Non hai trovato un po’ di supporto presso qualche associazione di categoria?

«Diverse associazioni hanno tentato di aprire al loro interno delle unità di crisi: ma cosa ne vuol sapere di crisi un impiegato che magari prende qualche migliaio di euro di stipendio? ASGI, con il Telefono Arancione, è diversa, perché vive grazie al lavoro gratuito di imprenditori e operatori che la crisi l’hanno vissuta sulla propria pelle;  è supportata da professionisti preparati e non legati esclusivamente alla parcella, è una comunità di persone che, per quanto possibile, è sempre presente.

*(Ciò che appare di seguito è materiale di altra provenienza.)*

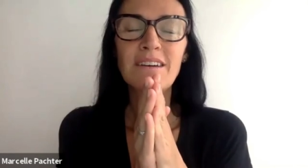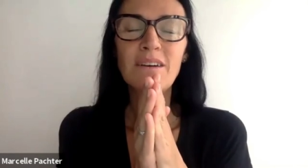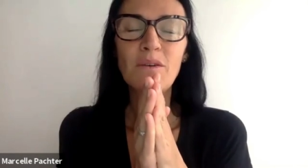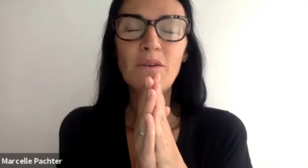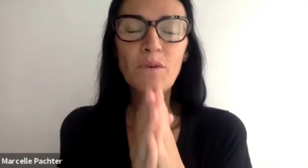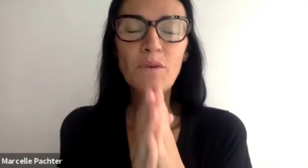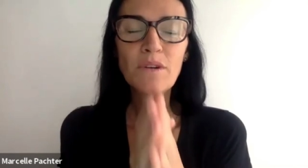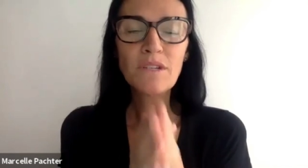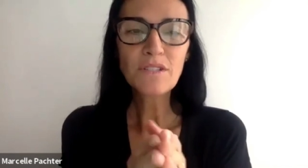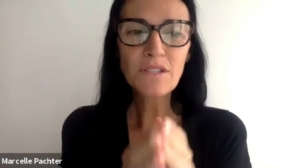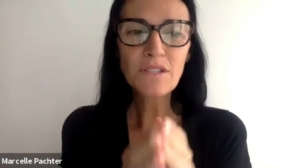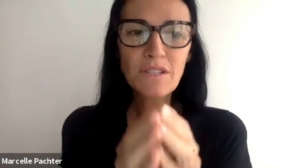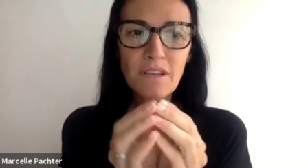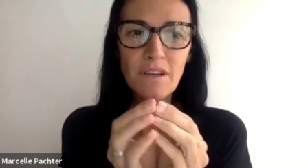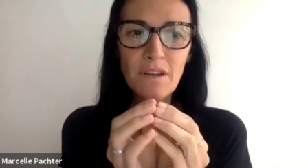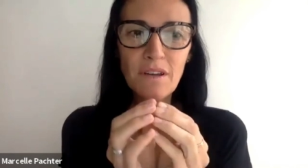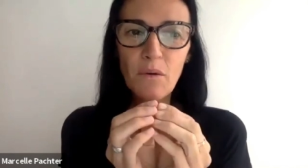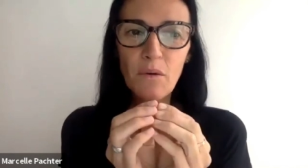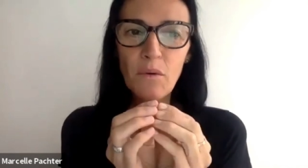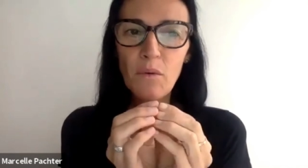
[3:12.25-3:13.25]
what
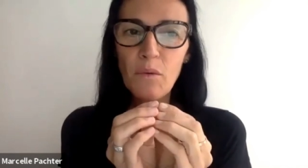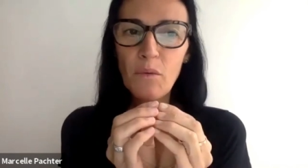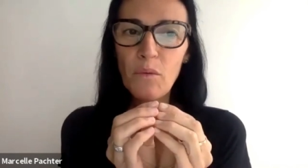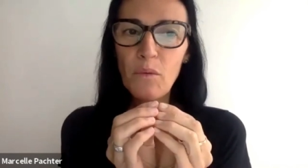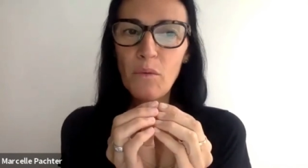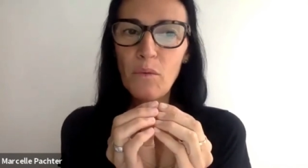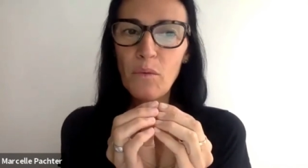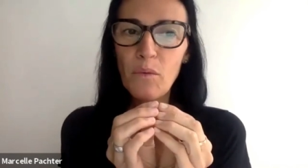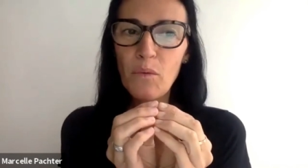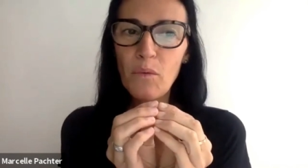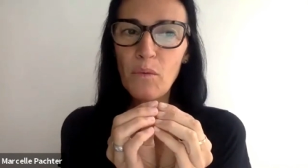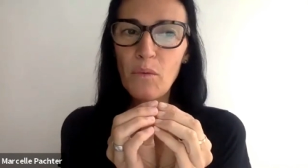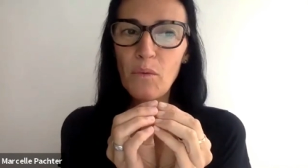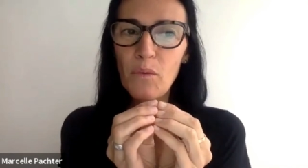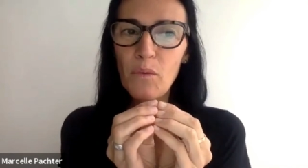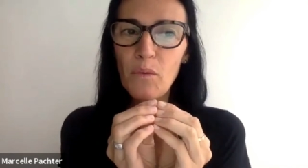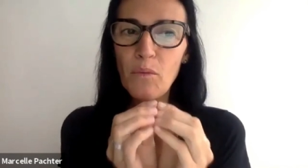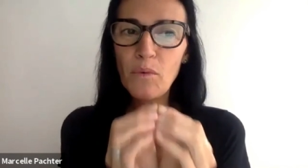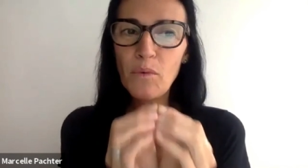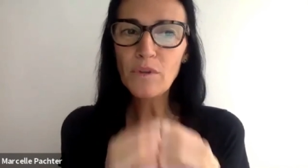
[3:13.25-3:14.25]

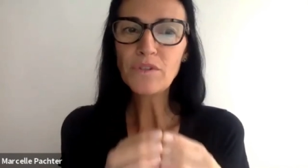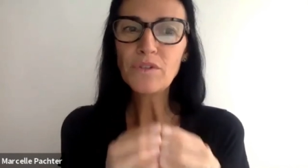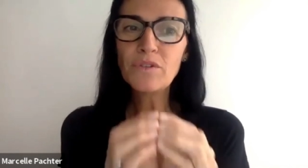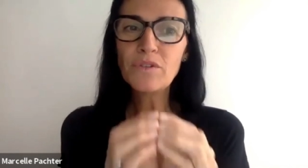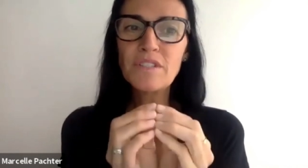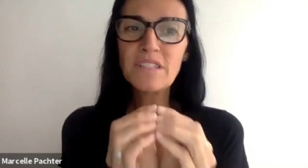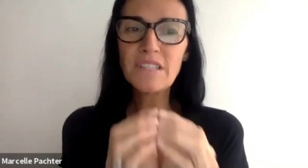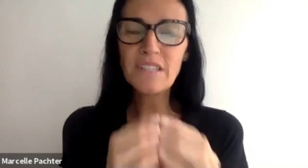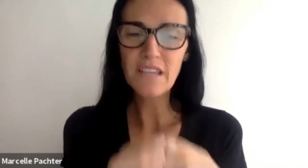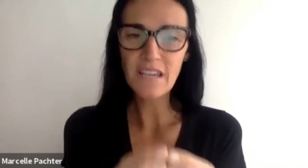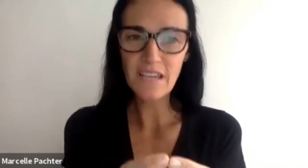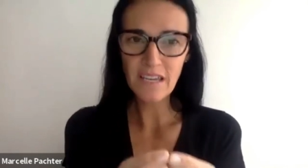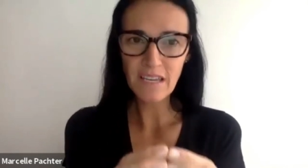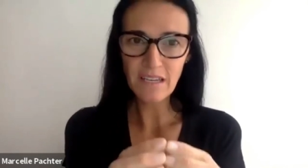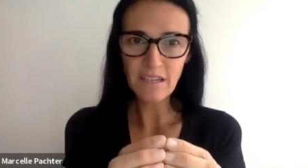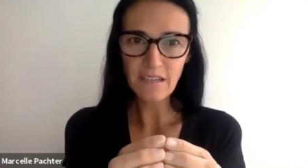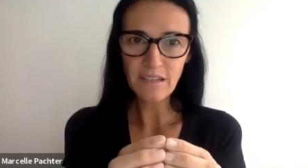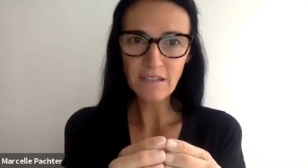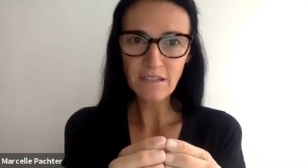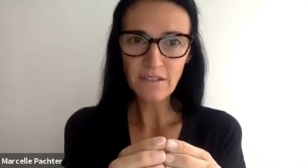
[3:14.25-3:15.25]
would you
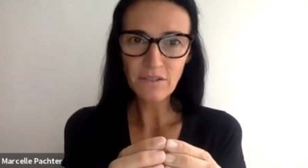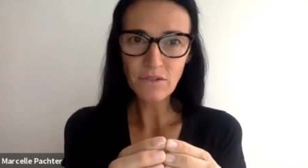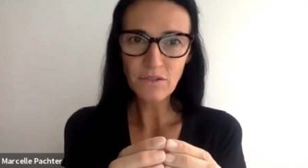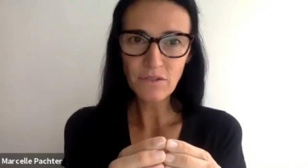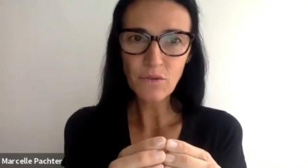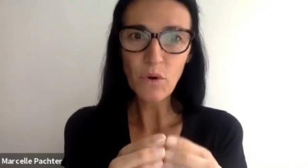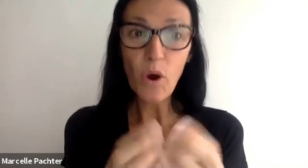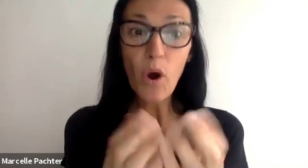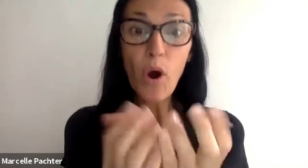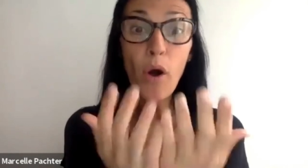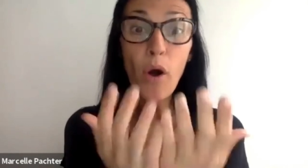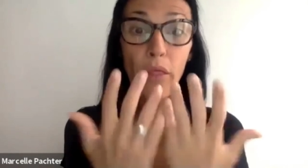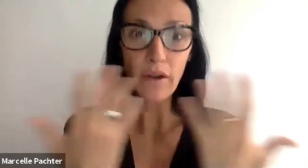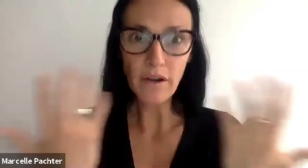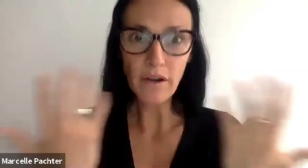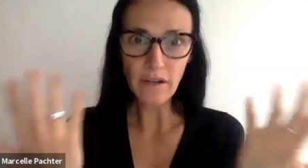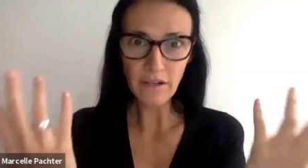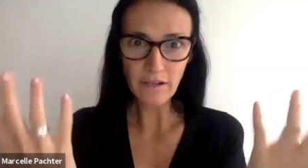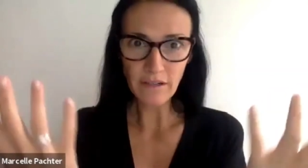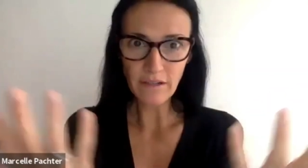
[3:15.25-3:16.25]
say to
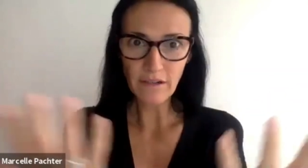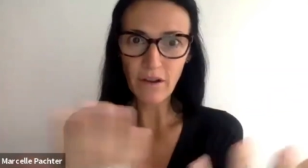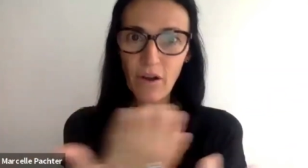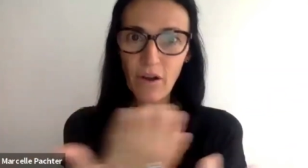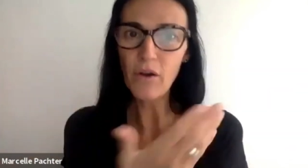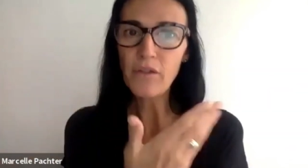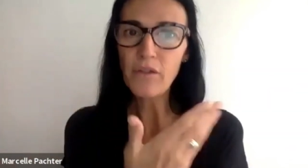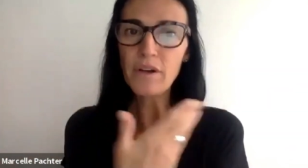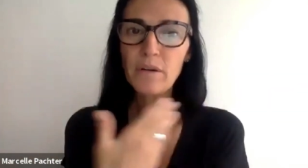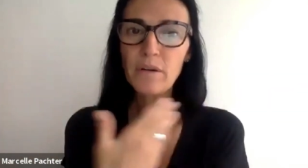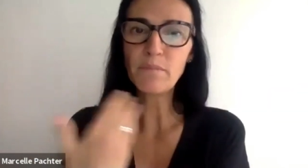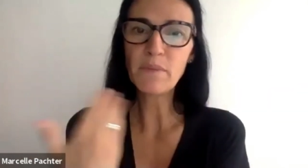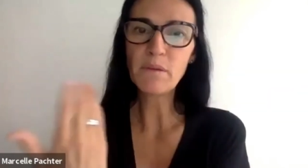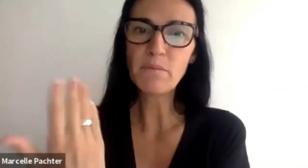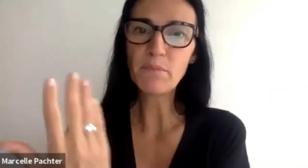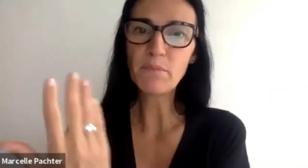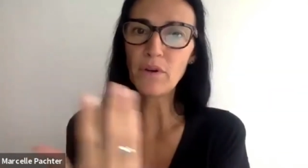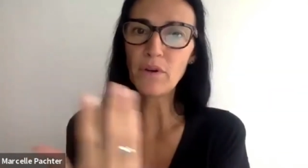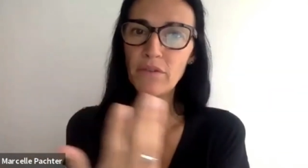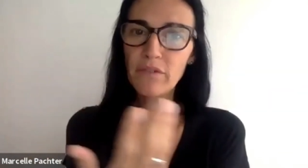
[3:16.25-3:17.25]
other, other
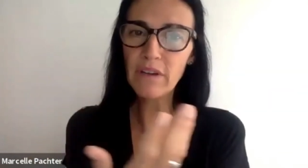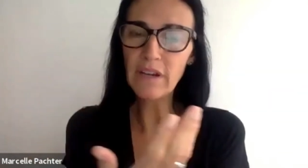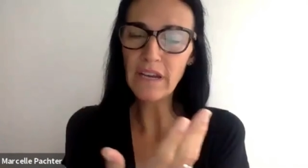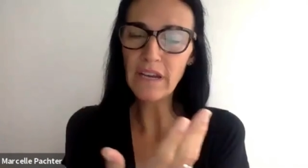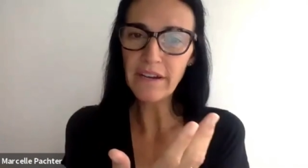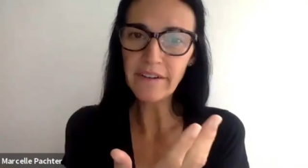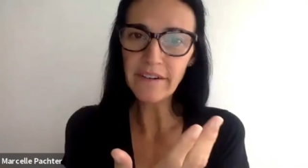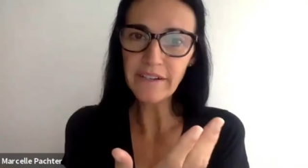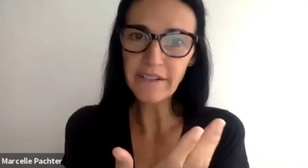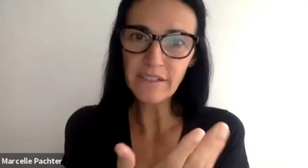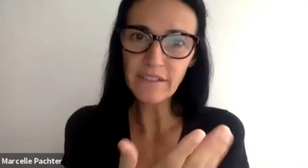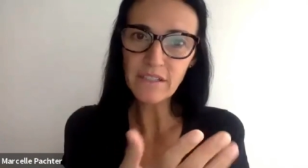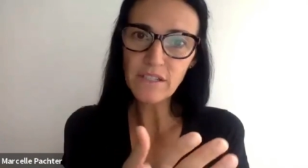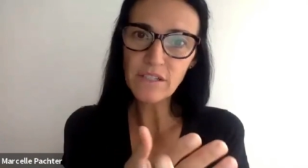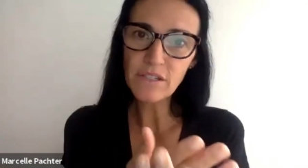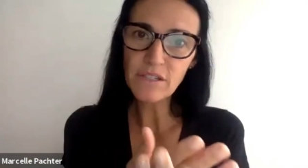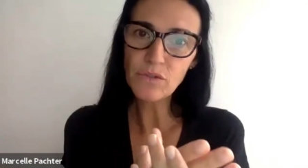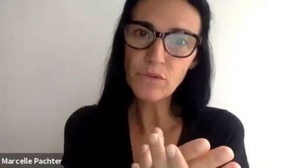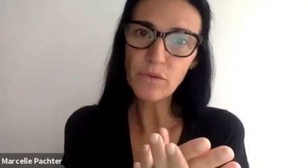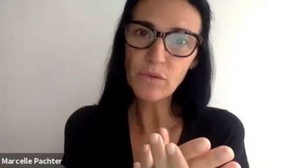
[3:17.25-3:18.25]
people related
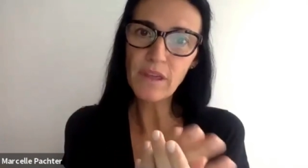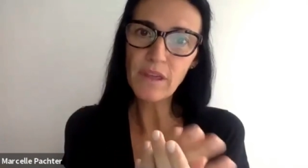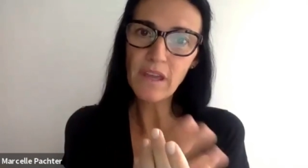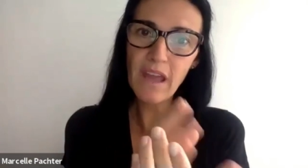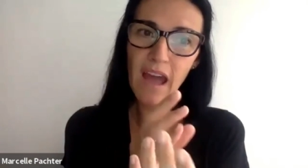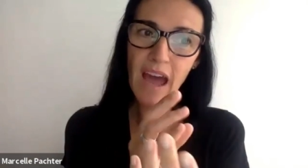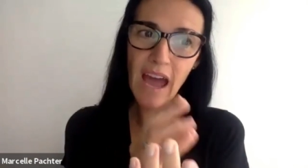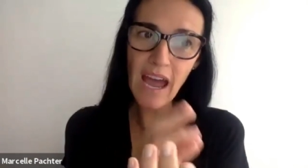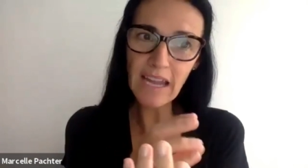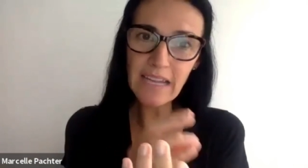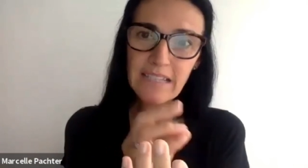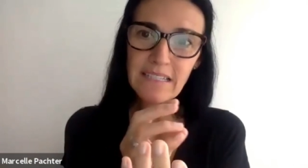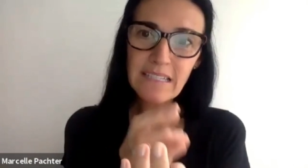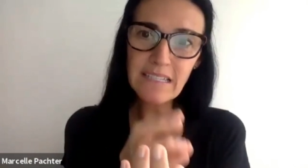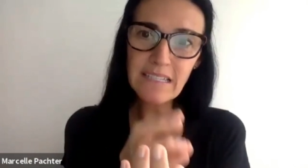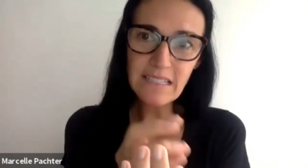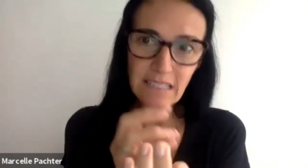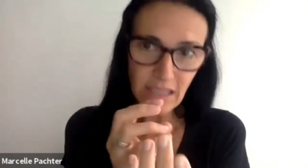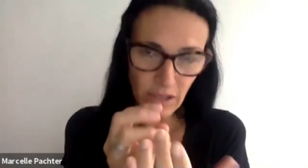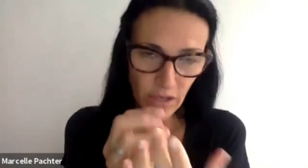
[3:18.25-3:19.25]
to the
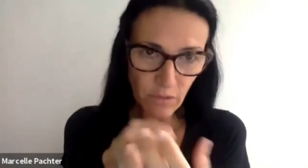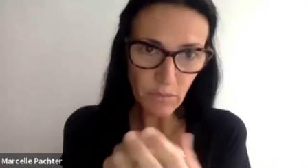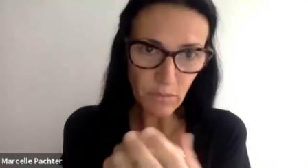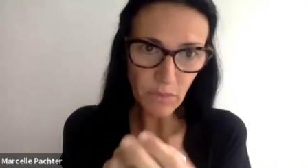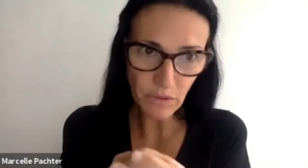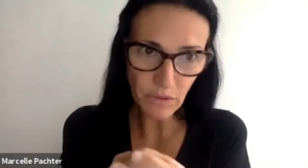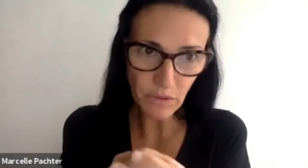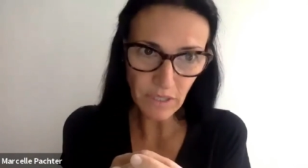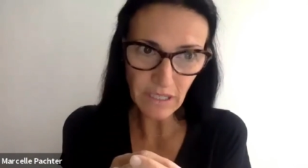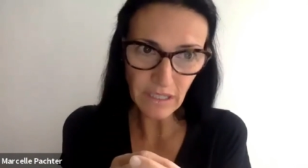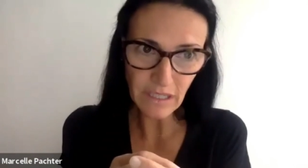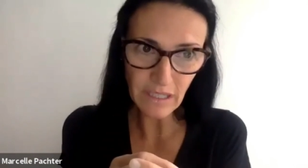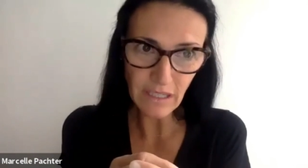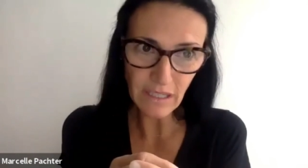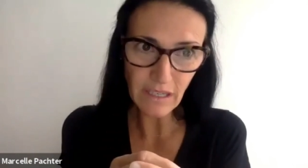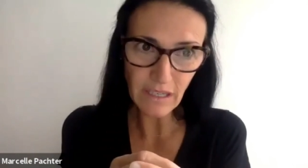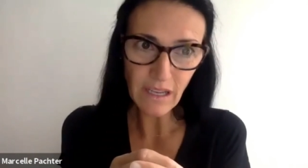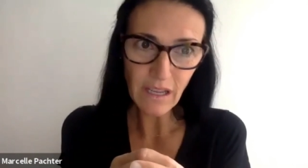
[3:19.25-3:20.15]
IDD community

Nessuno è lasciato solo: un numero di telefono sempre attivo con persone rispettose della tua situazione e formate, è già di per se’ un grande aiuto. Non si creano false aspettative, non si illude il prossimo: si è aiutati a comprendere che ci sono comunque e sempre nuove opportunità, magari creando rete tra gli imprenditori amici perché alle volte, non avendo curriculum e titoli, la parola di un amico ti può mettere nella giusta luce per un anche seppur modesto lavoro. Nel mio piccolo, cerco di mettere a disposizione il “know how” che ho maturato mio malgrado, una sorta di master che mi è costato parecchio ma che può ora essere utile anche a chi si rivolge al Telefono Arancione. Purtroppo sono ancora molti i consulenti non preparati, o peggio più interessati al tuo patrimonio che non alla stabilità della tua azienda e della tua famiglia. Invece una dritta che ti arriva a tempo, da un amico, da un imprenditore che vede in te una persona in cui credere, può fare la differenza».